Okudah was an unanimous All-American in 2019, the first of Ohio State cornerbacks to earn the recognition. He was a finalist for the Jim Thorpe award and a First-Team All-Big Ten selection. In Ohio State's semifinal game against Clemson in the college football playoffs, Okudah was everywhere. He wasn't afraid to match up with any body type. Ohio State relied on Okudah, too, as they played in their man-to-man, single high safety look majority of the time. In the look, they basically gave Okudah free range to take on whoever caused the most problems.
College Okudah was fire and ice, fearless in a way draft evaluators took notice of. It's these elements of Okudah that Gray wants to coach up.
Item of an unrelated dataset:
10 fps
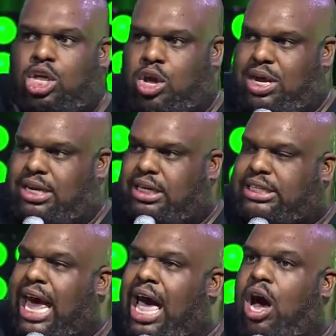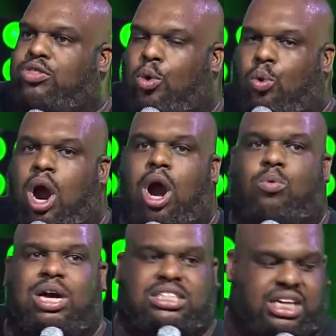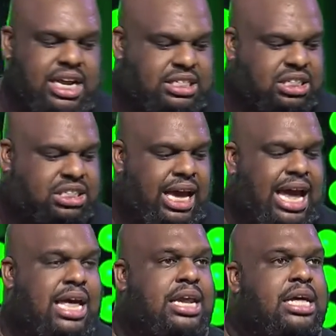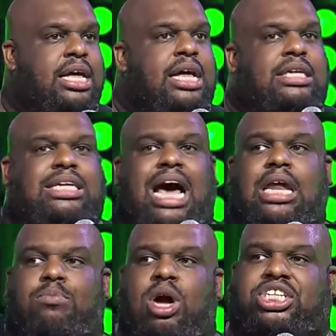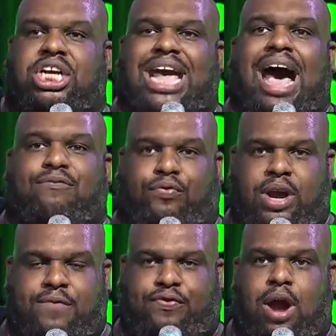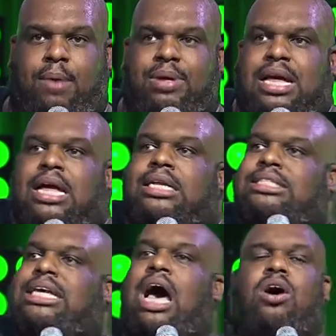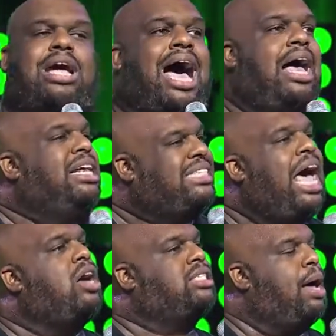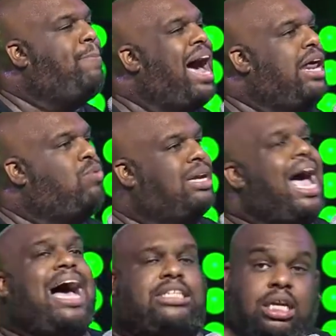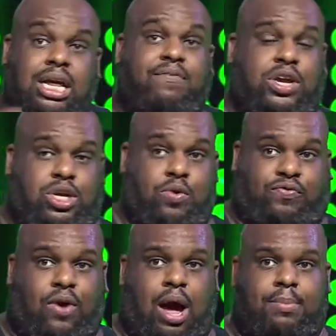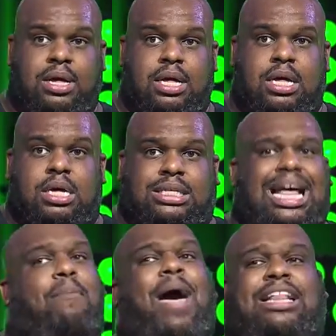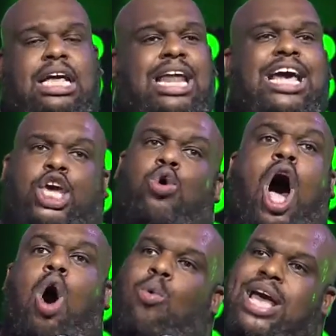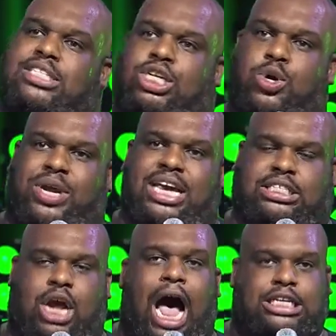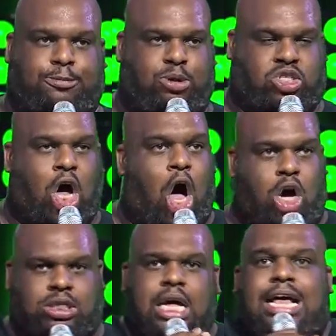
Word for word: You need to tell the world what Jesus did. Tell him what you got free from. Tell, God, tell somebody what God delivered you from. Stop acting like you always knew these gospel songs.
Despite what happened in Detroit, where Okudah could never really find the right rhythm because of injuries and coaching changes, Gray wants to remind Okudah that he can still be all that he was in college. The hand he was dealt has gotten Okudah away from what he was in his college days. It's a hand that has left Okudah in search of a fresh start, one Atlanta is giving him. But it's not a hand that Gray thinks has wiped away all that Okudah can be as a pro.
For Gray, he is quite pleased to be a part of this part of Okudah's journey as he works to unearth the player that dazzled him years ago at Ohio State.
"I don't care about Detroit. No offense to Detroit, but I don't coach him there. I coach him here in Atlanta, but I want the guy that I've seen at Ohio State," Gray concluded. "And if I can get that guy's mindset back, we'll have a great football player here in Atlanta and that's really what we're trying to do."